How many panels you need for 12/24/48 V systems

This is not a “safety margin.” It is a fundamental electrical requirement related to the rise in battery voltage during charging. Panels must be able to maintain array voltage above the battery even when the MPPT actively lowers PV voltage to increase current. If this condition is not met, system performance will be unstable regardless of brand.

You may be interested in: Choosing the right data logger for your PV system

Monitoring the system with IoT: detecting issues early

Even a correctly wired system benefits from continuous monitoring. Without it, owners may miss PV voltage dips, MPPT resets, battery overvoltage/undervoltage conditions, partial shading effects, cable or connector losses. This is why IoT monitoring for solar systems is becoming standard. It enables real-time visibility into PV array voltage, panel current and actual output, MPPT behavior under load, battery conditions during charging, sudden drops caused by shading or thermal derating. If the array configuration is incorrect, for example, only two panels are used in a 48 V setup, so the problem becomes visible immediately: voltage collapses appear regularly, and the power curve forms a distinctive “sawtooth” pattern.

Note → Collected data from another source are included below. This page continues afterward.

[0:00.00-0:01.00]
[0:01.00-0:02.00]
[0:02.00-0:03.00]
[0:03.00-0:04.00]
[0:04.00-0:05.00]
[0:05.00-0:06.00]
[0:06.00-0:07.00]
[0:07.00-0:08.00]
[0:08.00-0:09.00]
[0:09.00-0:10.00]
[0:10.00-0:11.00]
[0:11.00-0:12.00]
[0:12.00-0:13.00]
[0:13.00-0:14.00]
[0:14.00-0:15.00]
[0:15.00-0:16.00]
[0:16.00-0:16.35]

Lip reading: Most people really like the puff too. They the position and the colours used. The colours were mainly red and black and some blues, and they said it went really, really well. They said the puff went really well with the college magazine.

Also, the Kaa energy data logger comes into play, providing full IoT telemetry for the solar system. It:

  • captures data from the panels, controller, and batteries,
  • logs voltage, current, power, and MPPT efficiency,
    highlights voltage dips during MPP tracking,
    sends alerts when the array is misconfigured,
    helps quickly identify the root cause of low performance.

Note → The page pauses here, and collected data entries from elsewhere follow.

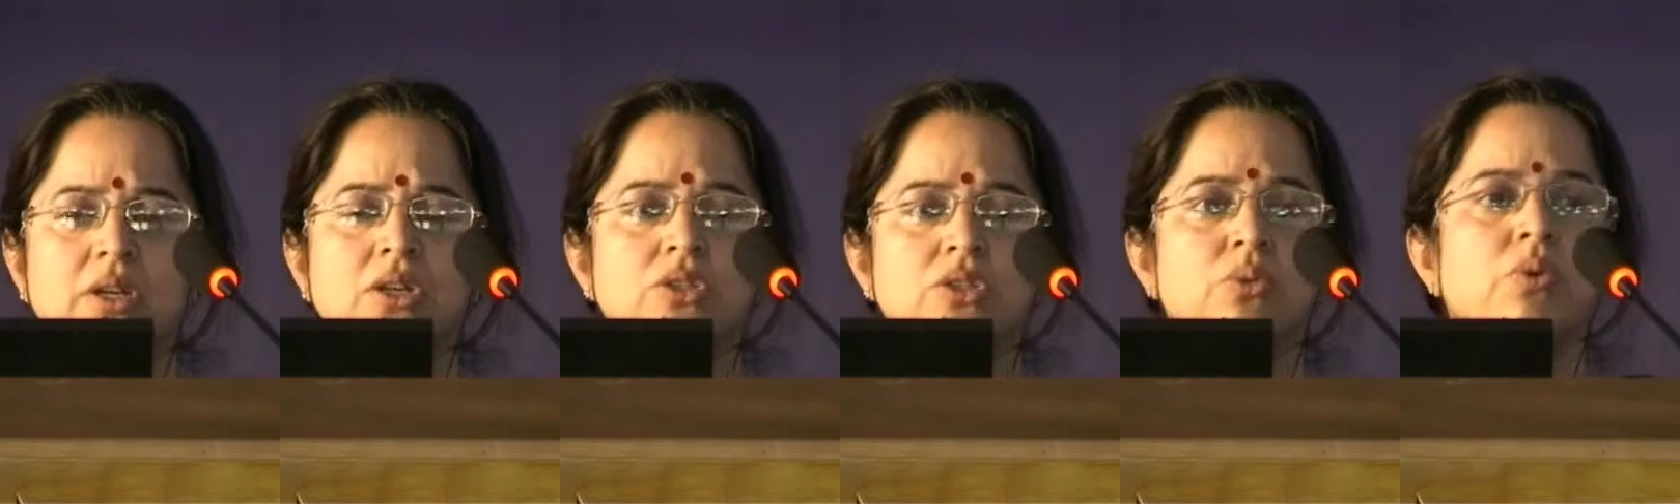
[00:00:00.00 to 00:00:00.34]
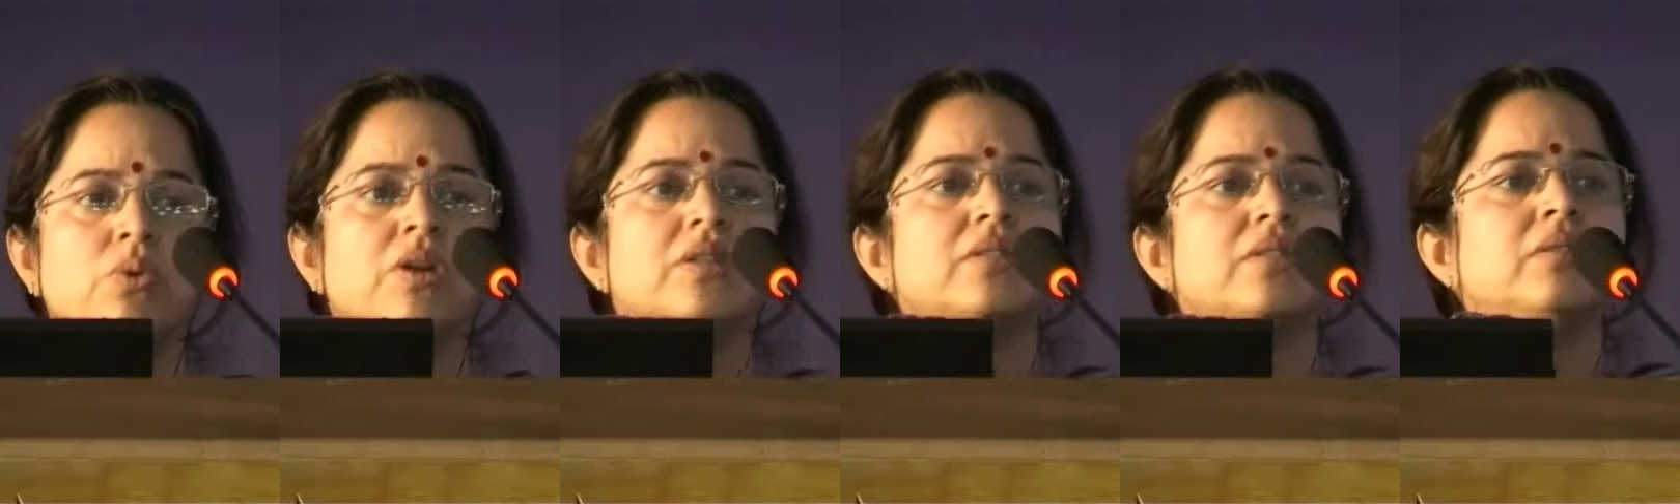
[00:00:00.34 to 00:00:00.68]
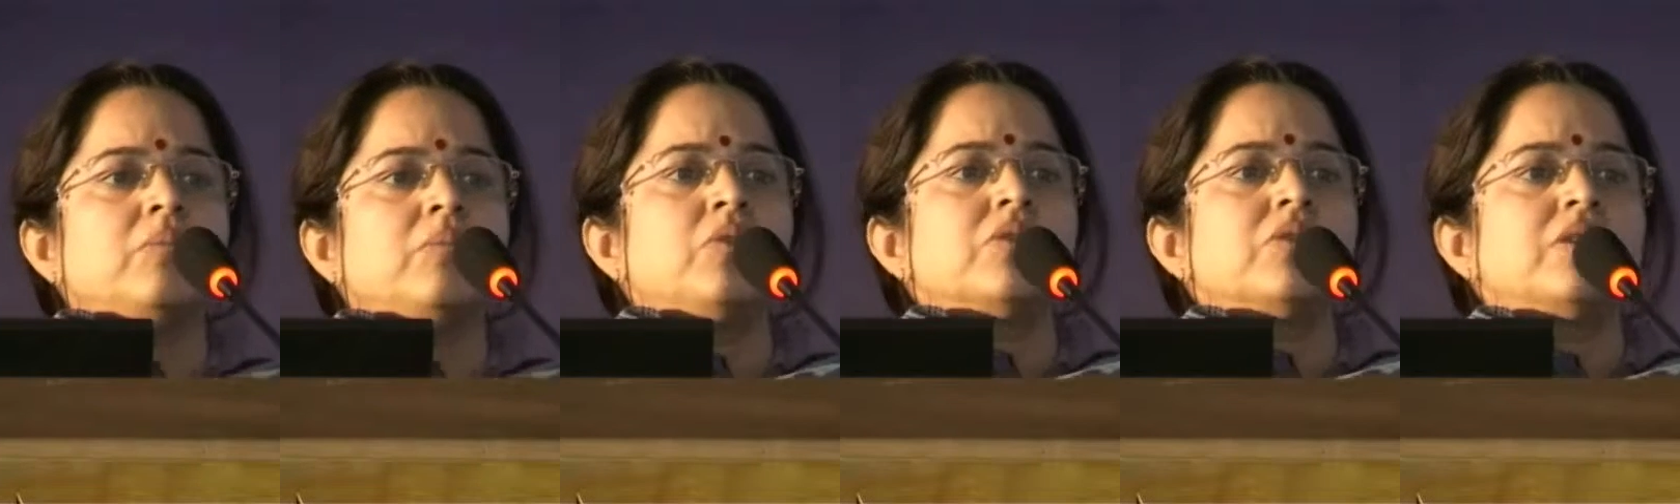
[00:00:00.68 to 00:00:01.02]
So what is the
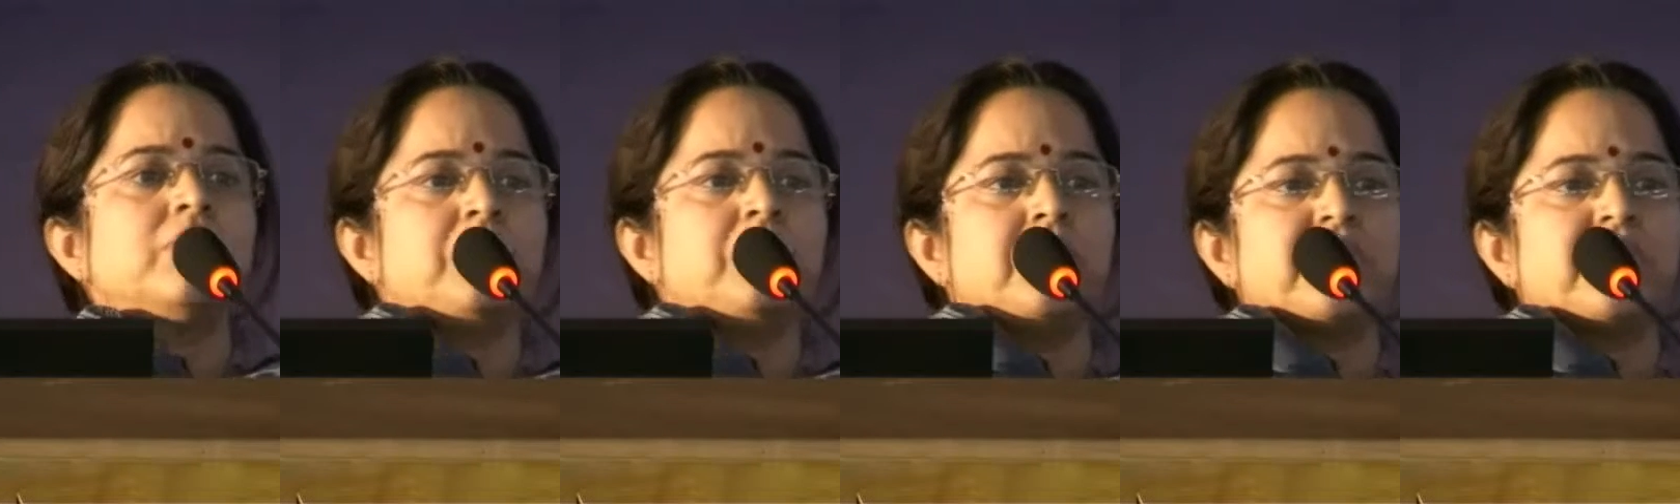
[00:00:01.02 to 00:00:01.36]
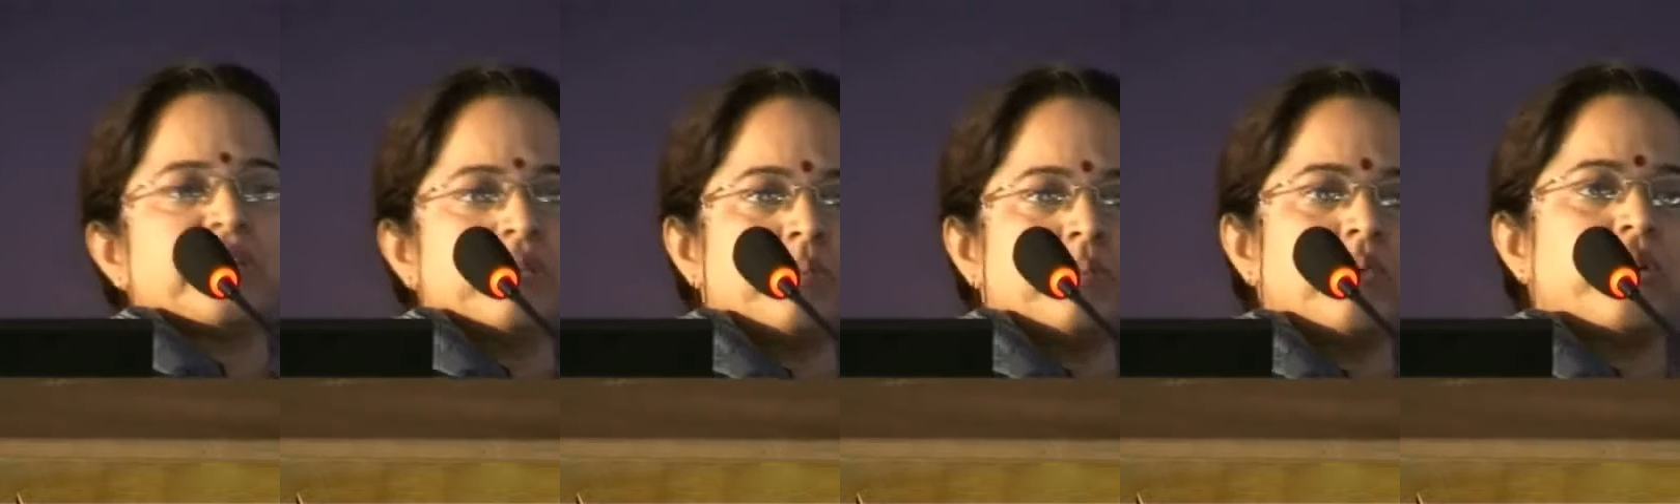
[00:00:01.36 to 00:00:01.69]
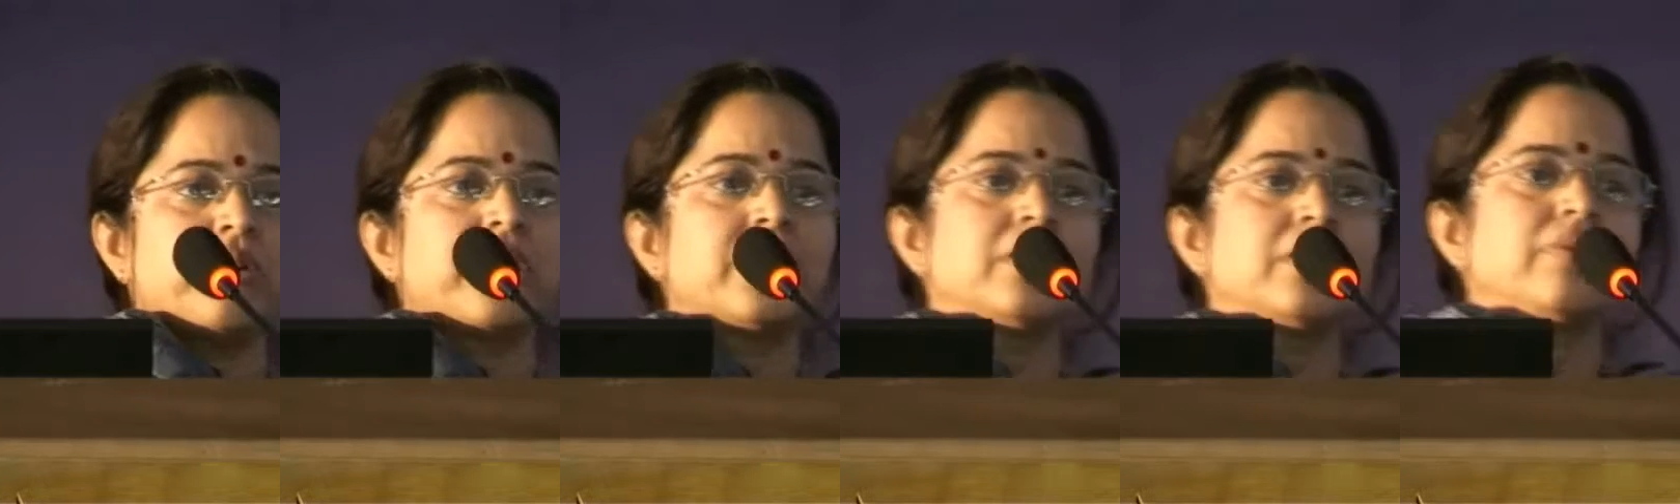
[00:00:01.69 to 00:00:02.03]
most important
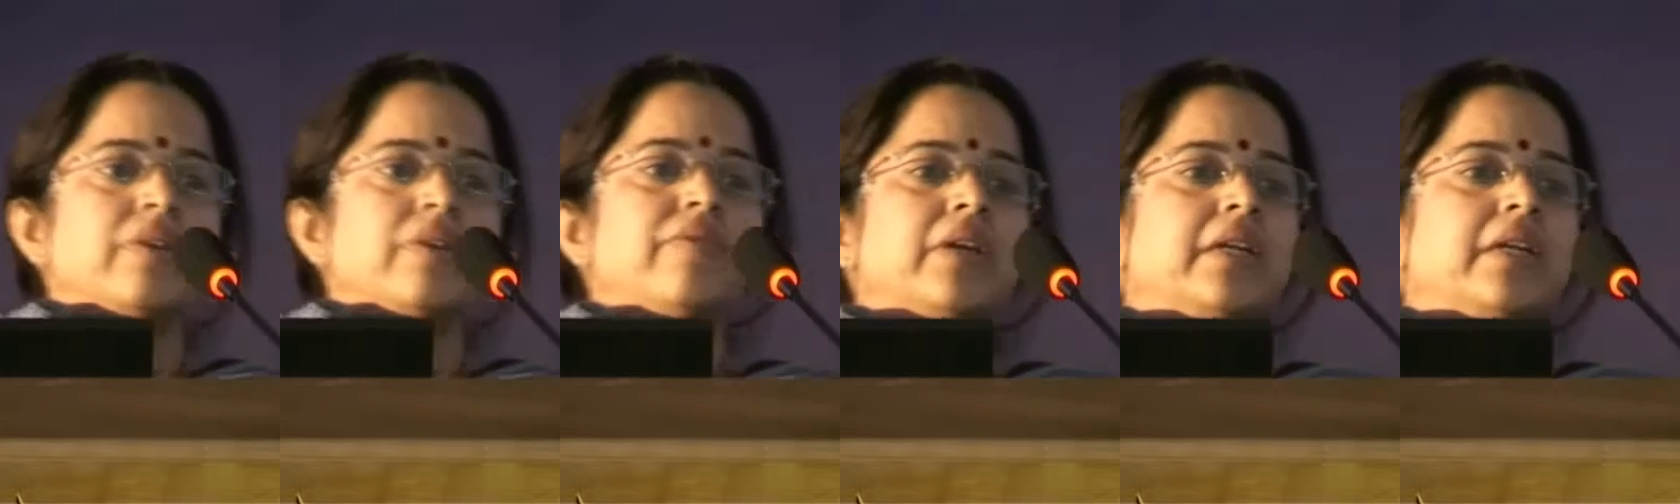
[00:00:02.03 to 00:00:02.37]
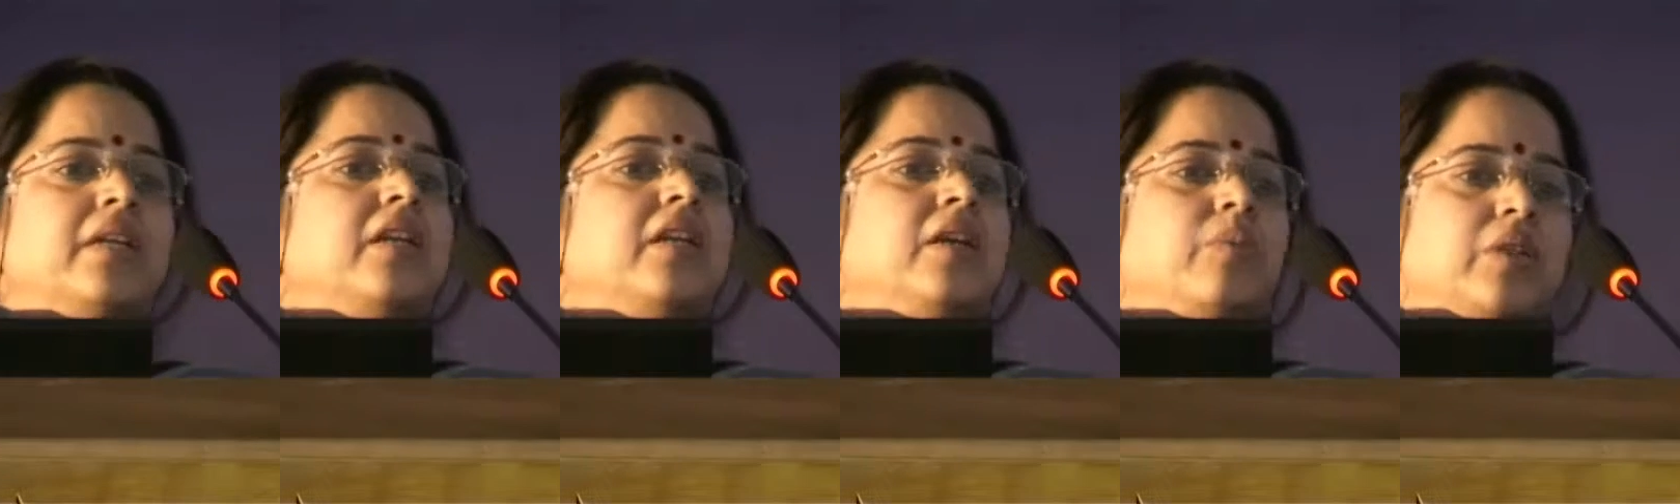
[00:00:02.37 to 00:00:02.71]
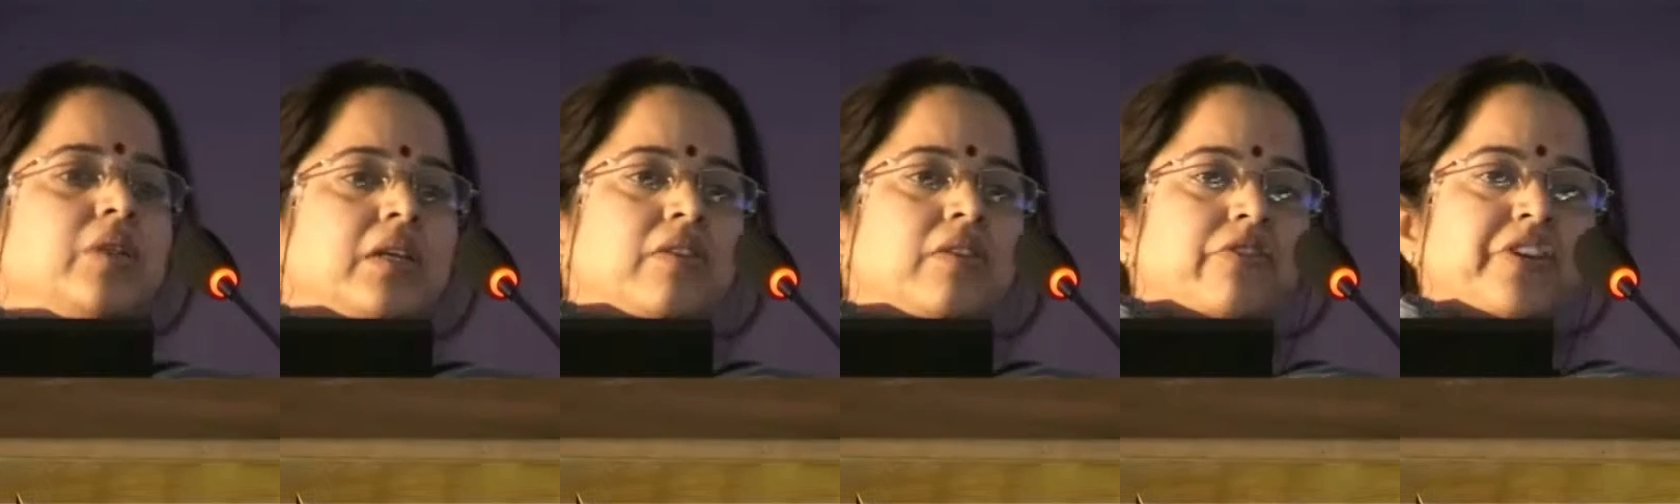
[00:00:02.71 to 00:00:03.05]
point when we are dealing
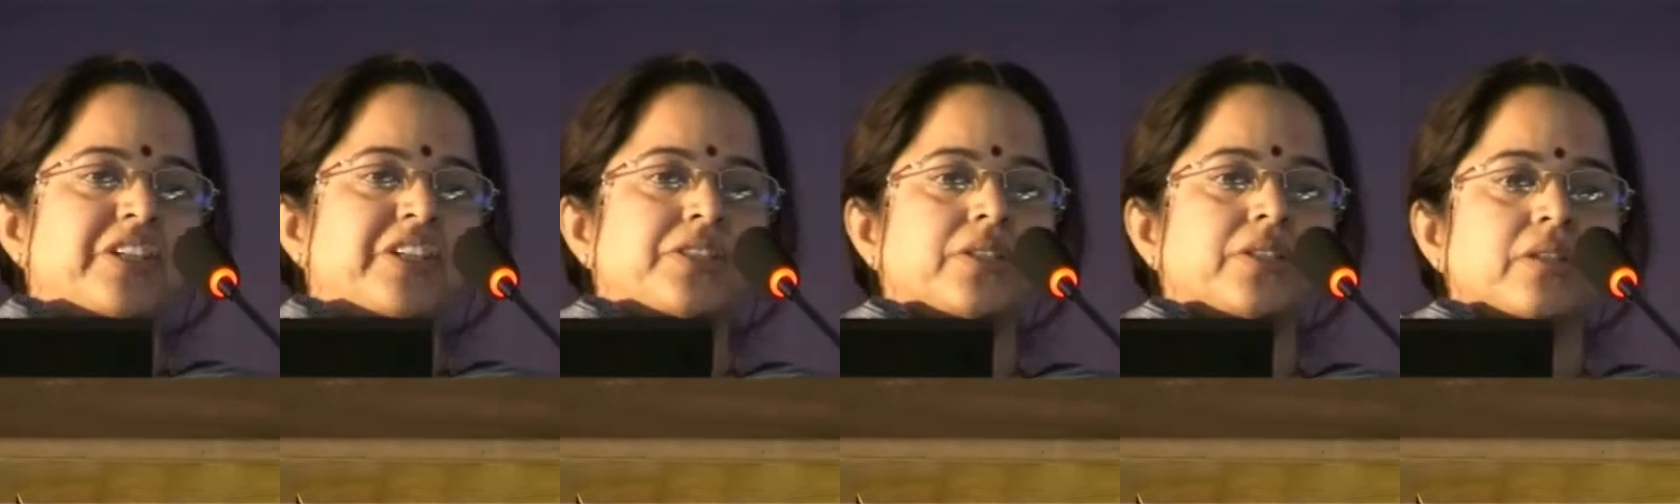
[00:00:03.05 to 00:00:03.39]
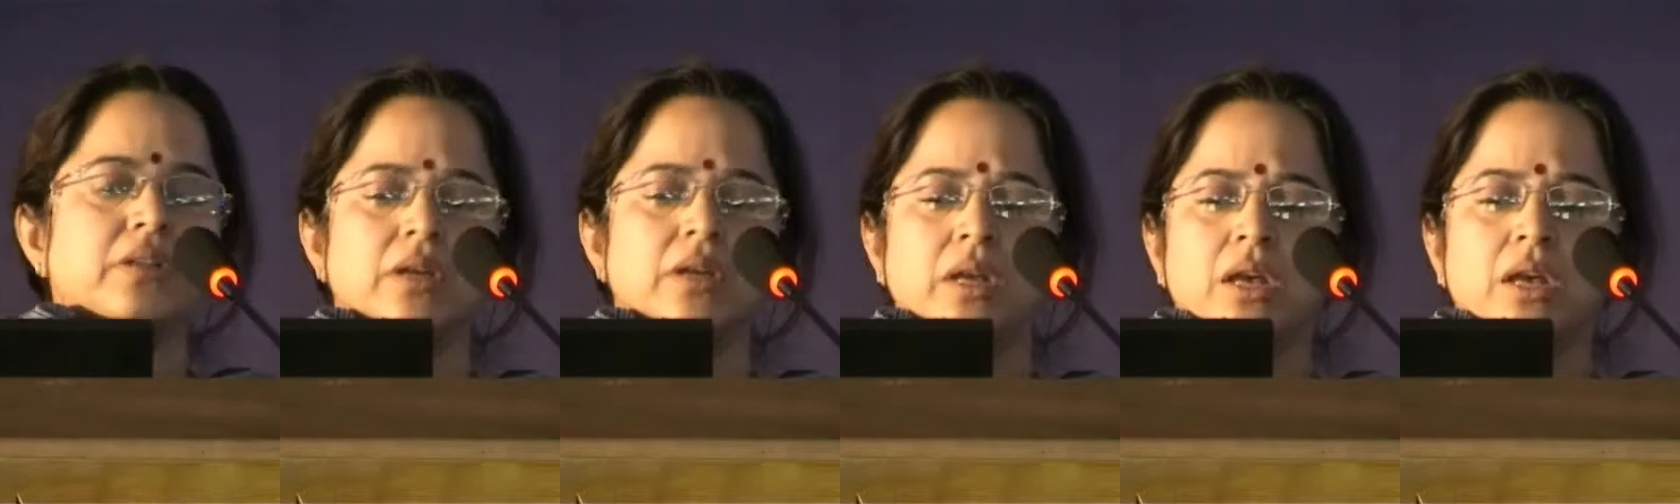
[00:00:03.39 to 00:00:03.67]
with infection?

In essence, it becomes the system’s “black box”: you can see exactly what prevents the panels from reaching their rated output: overheating, shading, poor connections, or insufficient array voltage. This is especially valuable for remote installations where physical checks are difficult.

Conclusion

Solar panels rarely underperform due to defects. Most cases of low output are caused by one simple factor: the array voltage is insufficient for stable MPPT operation, the controller enters repeated reset cycles, and the system never reaches its theoretical wattage. Adding the correct number of panels in series allows the system to operate as intended. Proper array configuration, combined with monitoring via an energy data logger, provides full visibility into system behavior and makes troubleshooting straightforward. The key message is that in 90% of cases, solar panels perform exactly as rated; they simply need the correct voltage and proper array configuration.